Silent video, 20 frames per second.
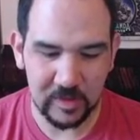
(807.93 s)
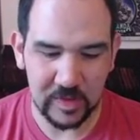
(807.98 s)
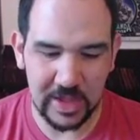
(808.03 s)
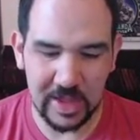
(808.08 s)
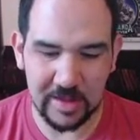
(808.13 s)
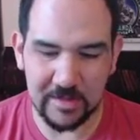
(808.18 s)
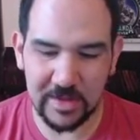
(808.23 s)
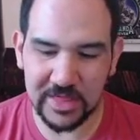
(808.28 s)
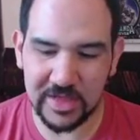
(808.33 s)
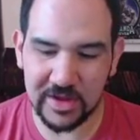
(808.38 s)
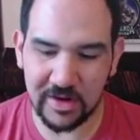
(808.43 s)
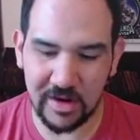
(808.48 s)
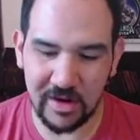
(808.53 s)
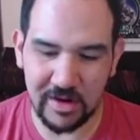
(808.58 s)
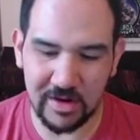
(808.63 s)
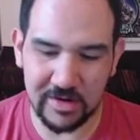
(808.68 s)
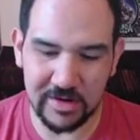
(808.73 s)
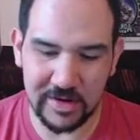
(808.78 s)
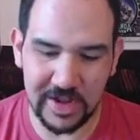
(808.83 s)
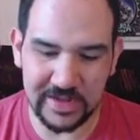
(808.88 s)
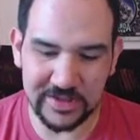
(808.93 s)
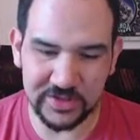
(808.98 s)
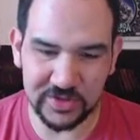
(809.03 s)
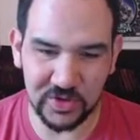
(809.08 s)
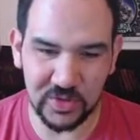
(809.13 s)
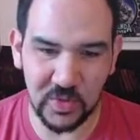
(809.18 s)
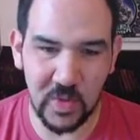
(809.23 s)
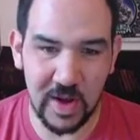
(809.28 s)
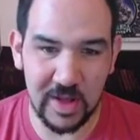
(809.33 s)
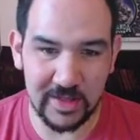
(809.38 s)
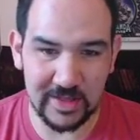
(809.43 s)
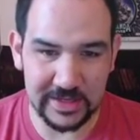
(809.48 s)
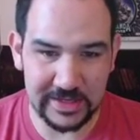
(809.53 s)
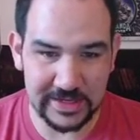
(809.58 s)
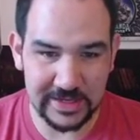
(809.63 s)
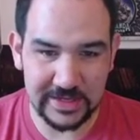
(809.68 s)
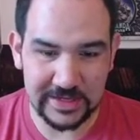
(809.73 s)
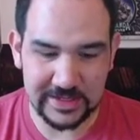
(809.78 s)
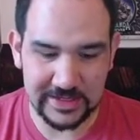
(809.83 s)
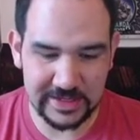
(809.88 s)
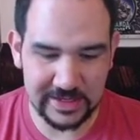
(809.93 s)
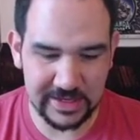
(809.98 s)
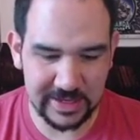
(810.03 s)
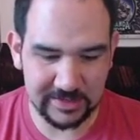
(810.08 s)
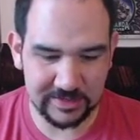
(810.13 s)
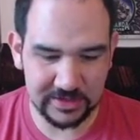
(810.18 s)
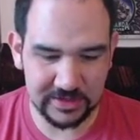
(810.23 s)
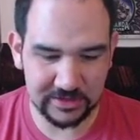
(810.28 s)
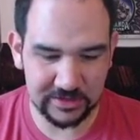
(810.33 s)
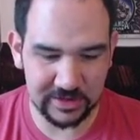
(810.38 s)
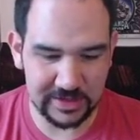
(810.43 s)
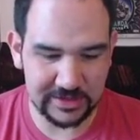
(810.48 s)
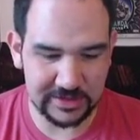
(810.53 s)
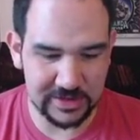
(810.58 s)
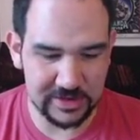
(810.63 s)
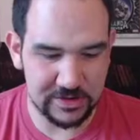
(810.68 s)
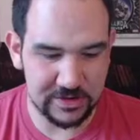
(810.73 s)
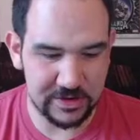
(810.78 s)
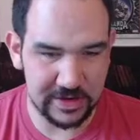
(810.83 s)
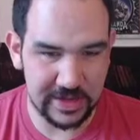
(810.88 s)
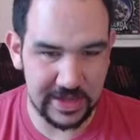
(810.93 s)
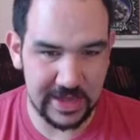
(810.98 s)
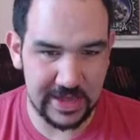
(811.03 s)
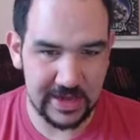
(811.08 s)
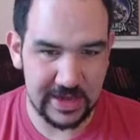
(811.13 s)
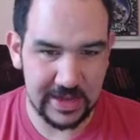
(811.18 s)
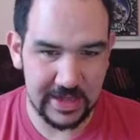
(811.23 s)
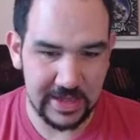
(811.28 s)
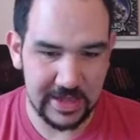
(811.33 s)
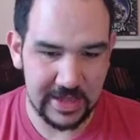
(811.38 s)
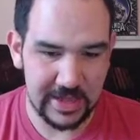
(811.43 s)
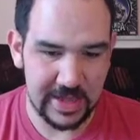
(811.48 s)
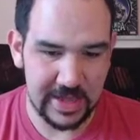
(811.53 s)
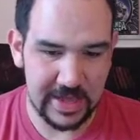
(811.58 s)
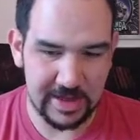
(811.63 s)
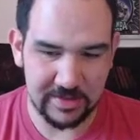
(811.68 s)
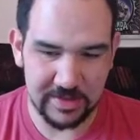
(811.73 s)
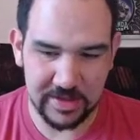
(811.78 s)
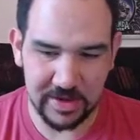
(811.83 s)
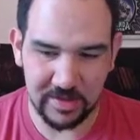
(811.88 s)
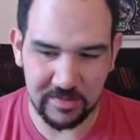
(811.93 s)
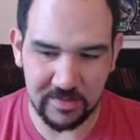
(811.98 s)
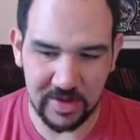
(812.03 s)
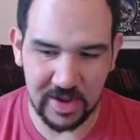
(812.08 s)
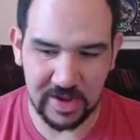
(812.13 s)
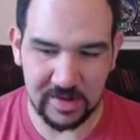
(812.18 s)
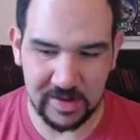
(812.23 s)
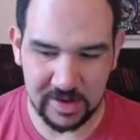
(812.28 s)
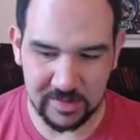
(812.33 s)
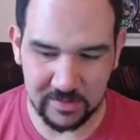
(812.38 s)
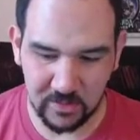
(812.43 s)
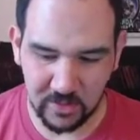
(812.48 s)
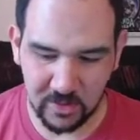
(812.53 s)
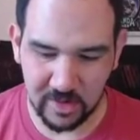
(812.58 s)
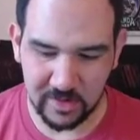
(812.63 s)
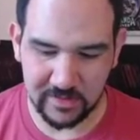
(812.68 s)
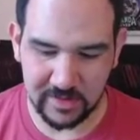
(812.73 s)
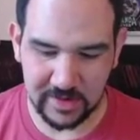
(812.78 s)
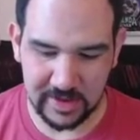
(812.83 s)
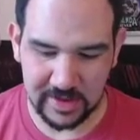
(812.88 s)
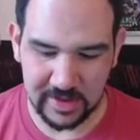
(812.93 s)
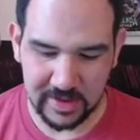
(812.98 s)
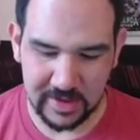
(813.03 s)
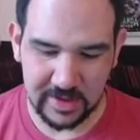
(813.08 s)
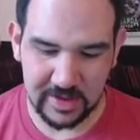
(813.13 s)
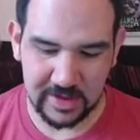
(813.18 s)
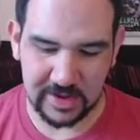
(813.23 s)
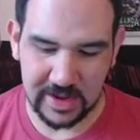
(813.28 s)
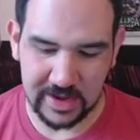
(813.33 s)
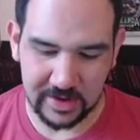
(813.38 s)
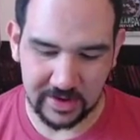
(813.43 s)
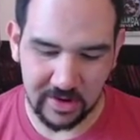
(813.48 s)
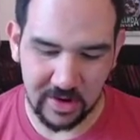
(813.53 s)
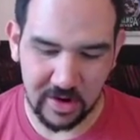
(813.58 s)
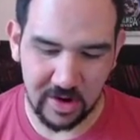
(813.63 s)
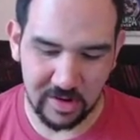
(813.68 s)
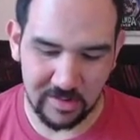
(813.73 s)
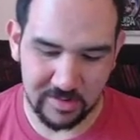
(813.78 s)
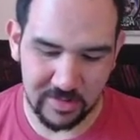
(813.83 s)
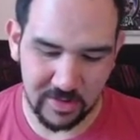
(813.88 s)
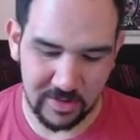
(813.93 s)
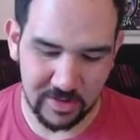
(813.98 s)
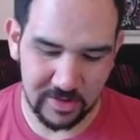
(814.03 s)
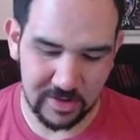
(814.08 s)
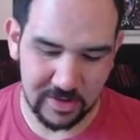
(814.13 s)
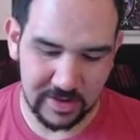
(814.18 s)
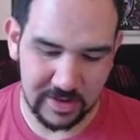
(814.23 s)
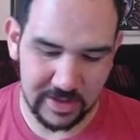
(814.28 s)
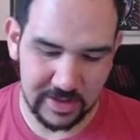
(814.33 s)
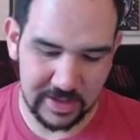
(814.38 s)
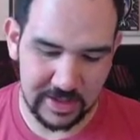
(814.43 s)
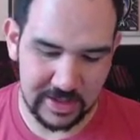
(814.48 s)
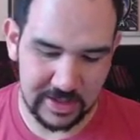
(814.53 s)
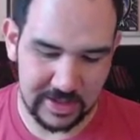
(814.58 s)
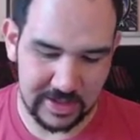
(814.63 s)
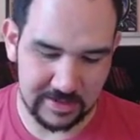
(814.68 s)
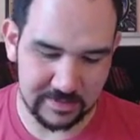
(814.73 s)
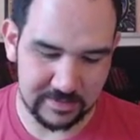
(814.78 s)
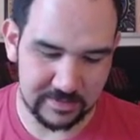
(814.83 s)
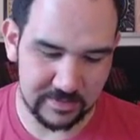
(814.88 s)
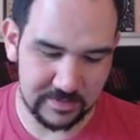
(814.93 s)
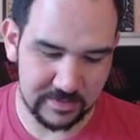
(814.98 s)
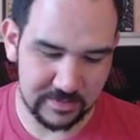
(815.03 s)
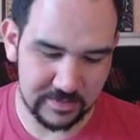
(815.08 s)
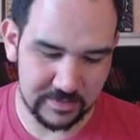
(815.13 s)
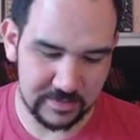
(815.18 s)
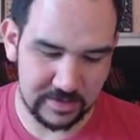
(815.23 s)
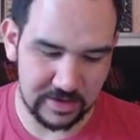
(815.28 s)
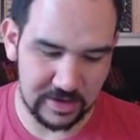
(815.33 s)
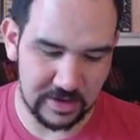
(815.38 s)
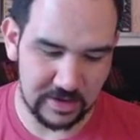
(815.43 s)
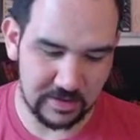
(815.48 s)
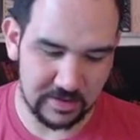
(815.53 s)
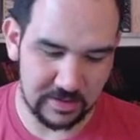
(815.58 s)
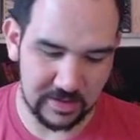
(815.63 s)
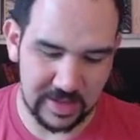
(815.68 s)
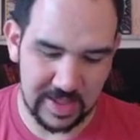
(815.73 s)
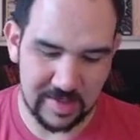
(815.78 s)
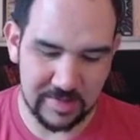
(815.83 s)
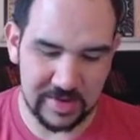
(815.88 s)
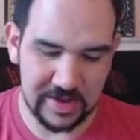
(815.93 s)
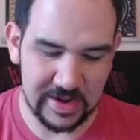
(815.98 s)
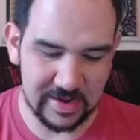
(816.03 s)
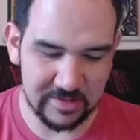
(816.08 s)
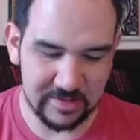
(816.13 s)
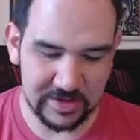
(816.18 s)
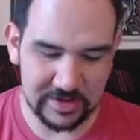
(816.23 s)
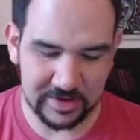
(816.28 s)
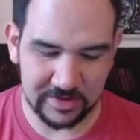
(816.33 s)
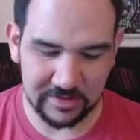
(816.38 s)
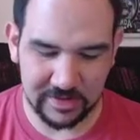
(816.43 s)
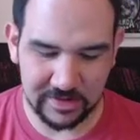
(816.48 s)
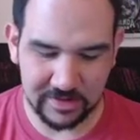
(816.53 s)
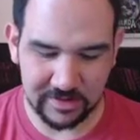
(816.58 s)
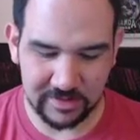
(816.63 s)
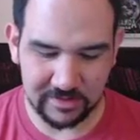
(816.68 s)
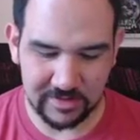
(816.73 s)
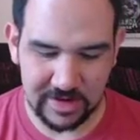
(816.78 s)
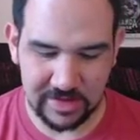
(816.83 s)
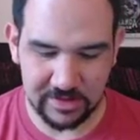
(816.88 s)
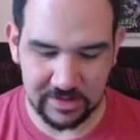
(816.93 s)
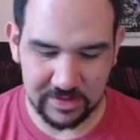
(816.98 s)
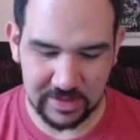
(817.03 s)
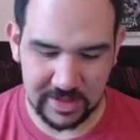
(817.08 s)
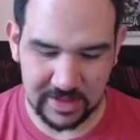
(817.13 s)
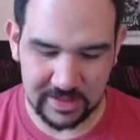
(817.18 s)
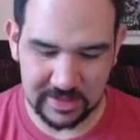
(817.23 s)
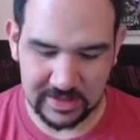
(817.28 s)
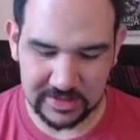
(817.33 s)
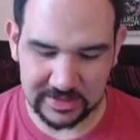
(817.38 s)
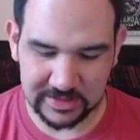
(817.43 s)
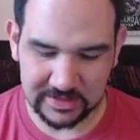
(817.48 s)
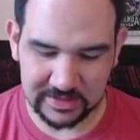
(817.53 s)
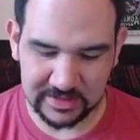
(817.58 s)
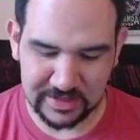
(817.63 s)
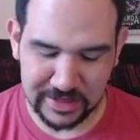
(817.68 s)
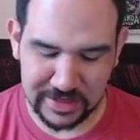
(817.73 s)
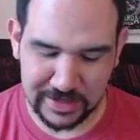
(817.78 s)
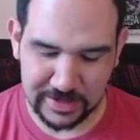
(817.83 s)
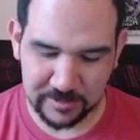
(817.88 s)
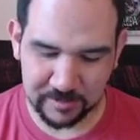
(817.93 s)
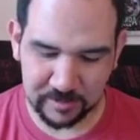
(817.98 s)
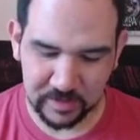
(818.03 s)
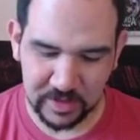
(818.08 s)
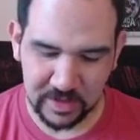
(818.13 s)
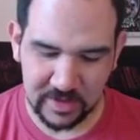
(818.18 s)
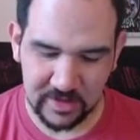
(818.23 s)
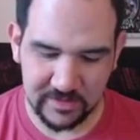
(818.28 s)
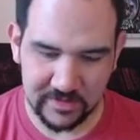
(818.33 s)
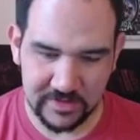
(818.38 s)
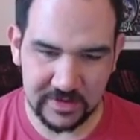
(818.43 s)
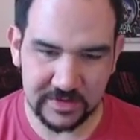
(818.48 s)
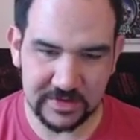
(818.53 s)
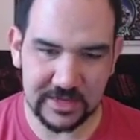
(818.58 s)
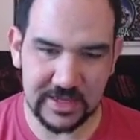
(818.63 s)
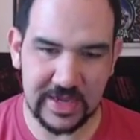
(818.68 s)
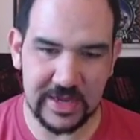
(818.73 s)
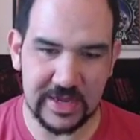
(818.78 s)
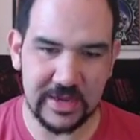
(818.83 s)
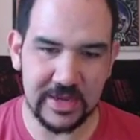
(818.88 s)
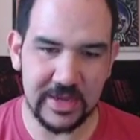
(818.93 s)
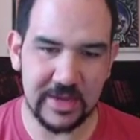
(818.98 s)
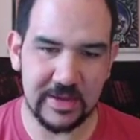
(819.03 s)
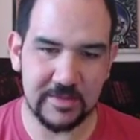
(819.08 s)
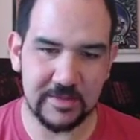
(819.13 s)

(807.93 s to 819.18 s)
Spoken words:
But there are nicer quality DM screens that you can get that are in more of a kind of cardboard, laminated material rather than this is feels like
........
◆ **PROBLEM DESCRIPTION**
Quote the preceding listing precisely and completely, omitting its images.

◆ **EXPECTED ANSWER**
Silent video, 20 frames per second.
(807.93 s)
(807.98 s)
(808.03 s)
(808.08 s)
(808.13 s)
(808.18 s)
(808.23 s)
(808.28 s)
(808.33 s)
(808.38 s)
(808.43 s)
(808.48 s)
(808.53 s)
(808.58 s)
(808.63 s)
(808.68 s)
(808.73 s)
(808.78 s)
(808.83 s)
(808.88 s)
(808.93 s)
(808.98 s)
(809.03 s)
(809.08 s)
(809.13 s)
(809.18 s)
(809.23 s)
(809.28 s)
(809.33 s)
(809.38 s)
(809.43 s)
(809.48 s)
(809.53 s)
(809.58 s)
(809.63 s)
(809.68 s)
(809.73 s)
(809.78 s)
(809.83 s)
(809.88 s)
(809.93 s)
(809.98 s)
(810.03 s)
(810.08 s)
(810.13 s)
(810.18 s)
(810.23 s)
(810.28 s)
(810.33 s)
(810.38 s)
(810.43 s)
(810.48 s)
(810.53 s)
(810.58 s)
(810.63 s)
(810.68 s)
(810.73 s)
(810.78 s)
(810.83 s)
(810.88 s)
(810.93 s)
(810.98 s)
(811.03 s)
(811.08 s)
(811.13 s)
(811.18 s)
(811.23 s)
(811.28 s)
(811.33 s)
(811.38 s)
(811.43 s)
(811.48 s)
(811.53 s)
(811.58 s)
(811.63 s)
(811.68 s)
(811.73 s)
(811.78 s)
(811.83 s)
(811.88 s)
(811.93 s)
(811.98 s)
(812.03 s)
(812.08 s)
(812.13 s)
(812.18 s)
(812.23 s)
(812.28 s)
(812.33 s)
(812.38 s)
(812.43 s)
(812.48 s)
(812.53 s)
(812.58 s)
(812.63 s)
(812.68 s)
(812.73 s)
(812.78 s)
(812.83 s)
(812.88 s)
(812.93 s)
(812.98 s)
(813.03 s)
(813.08 s)
(813.13 s)
(813.18 s)
(813.23 s)
(813.28 s)
(813.33 s)
(813.38 s)
(813.43 s)
(813.48 s)
(813.53 s)
(813.58 s)
(813.63 s)
(813.68 s)
(813.73 s)
(813.78 s)
(813.83 s)
(813.88 s)
(813.93 s)
(813.98 s)
(814.03 s)
(814.08 s)
(814.13 s)
(814.18 s)
(814.23 s)
(814.28 s)
(814.33 s)
(814.38 s)
(814.43 s)
(814.48 s)
(814.53 s)
(814.58 s)
(814.63 s)
(814.68 s)
(814.73 s)
(814.78 s)
(814.83 s)
(814.88 s)
(814.93 s)
(814.98 s)
(815.03 s)
(815.08 s)
(815.13 s)
(815.18 s)
(815.23 s)
(815.28 s)
(815.33 s)
(815.38 s)
(815.43 s)
(815.48 s)
(815.53 s)
(815.58 s)
(815.63 s)
(815.68 s)
(815.73 s)
(815.78 s)
(815.83 s)
(815.88 s)
(815.93 s)
(815.98 s)
(816.03 s)
(816.08 s)
(816.13 s)
(816.18 s)
(816.23 s)
(816.28 s)
(816.33 s)
(816.38 s)
(816.43 s)
(816.48 s)
(816.53 s)
(816.58 s)
(816.63 s)
(816.68 s)
(816.73 s)
(816.78 s)
(816.83 s)
(816.88 s)
(816.93 s)
(816.98 s)
(817.03 s)
(817.08 s)
(817.13 s)
(817.18 s)
(817.23 s)
(817.28 s)
(817.33 s)
(817.38 s)
(817.43 s)
(817.48 s)
(817.53 s)
(817.58 s)
(817.63 s)
(817.68 s)
(817.73 s)
(817.78 s)
(817.83 s)
(817.88 s)
(817.93 s)
(817.98 s)
(818.03 s)
(818.08 s)
(818.13 s)
(818.18 s)
(818.23 s)
(818.28 s)
(818.33 s)
(818.38 s)
(818.43 s)
(818.48 s)
(818.53 s)
(818.58 s)
(818.63 s)
(818.68 s)
(818.73 s)
(818.78 s)
(818.83 s)
(818.88 s)
(818.93 s)
(818.98 s)
(819.03 s)
(819.08 s)
(819.13 s)

(807.93 s to 819.18 s)
Spoken words:
But there are nicer quality DM screens that you can get that are in more of a kind of cardboard, laminated material rather than this is feels like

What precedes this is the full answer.